Collected data

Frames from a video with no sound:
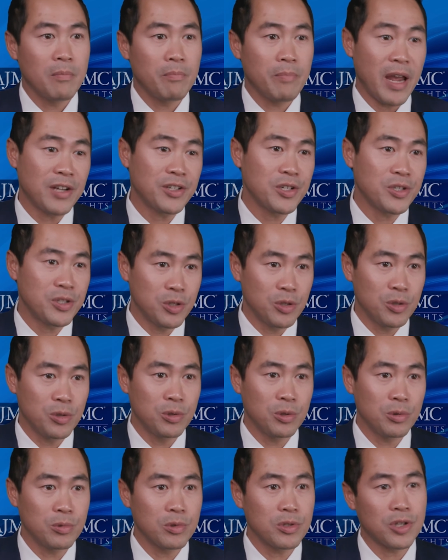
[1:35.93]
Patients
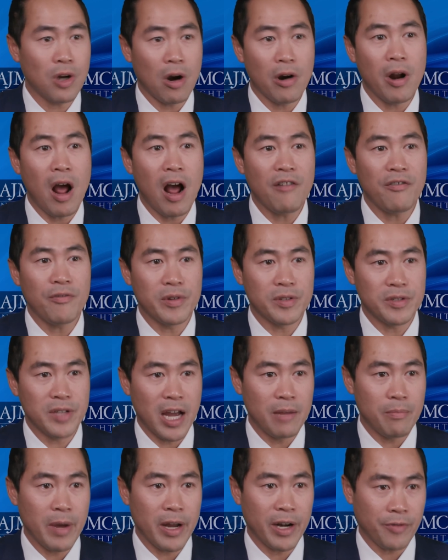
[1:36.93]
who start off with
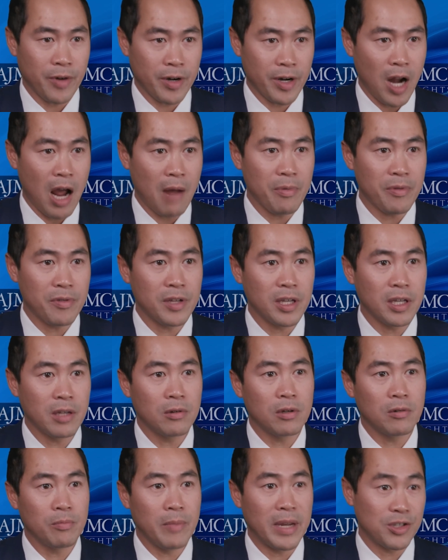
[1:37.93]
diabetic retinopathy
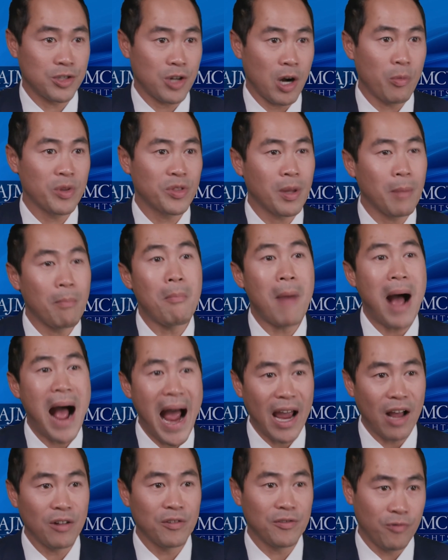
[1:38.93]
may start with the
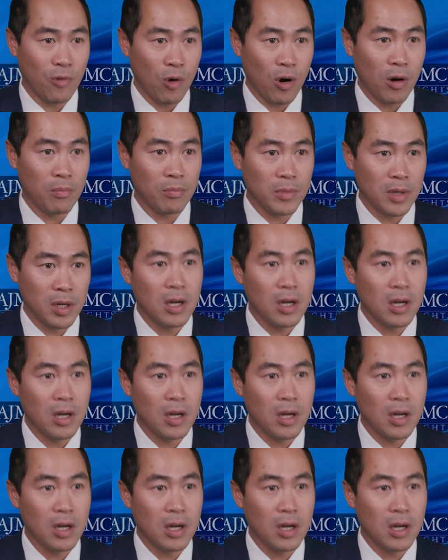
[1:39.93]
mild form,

-- Task item --
Exactly reproduce each entry, but drop the pictures.

-- Solution below --
Frames from a video with no sound:
[1:35.93]
Patients
[1:36.93]
who start off with
[1:37.93]
diabetic retinopathy
[1:38.93]
may start with the
[1:39.93]
mild form,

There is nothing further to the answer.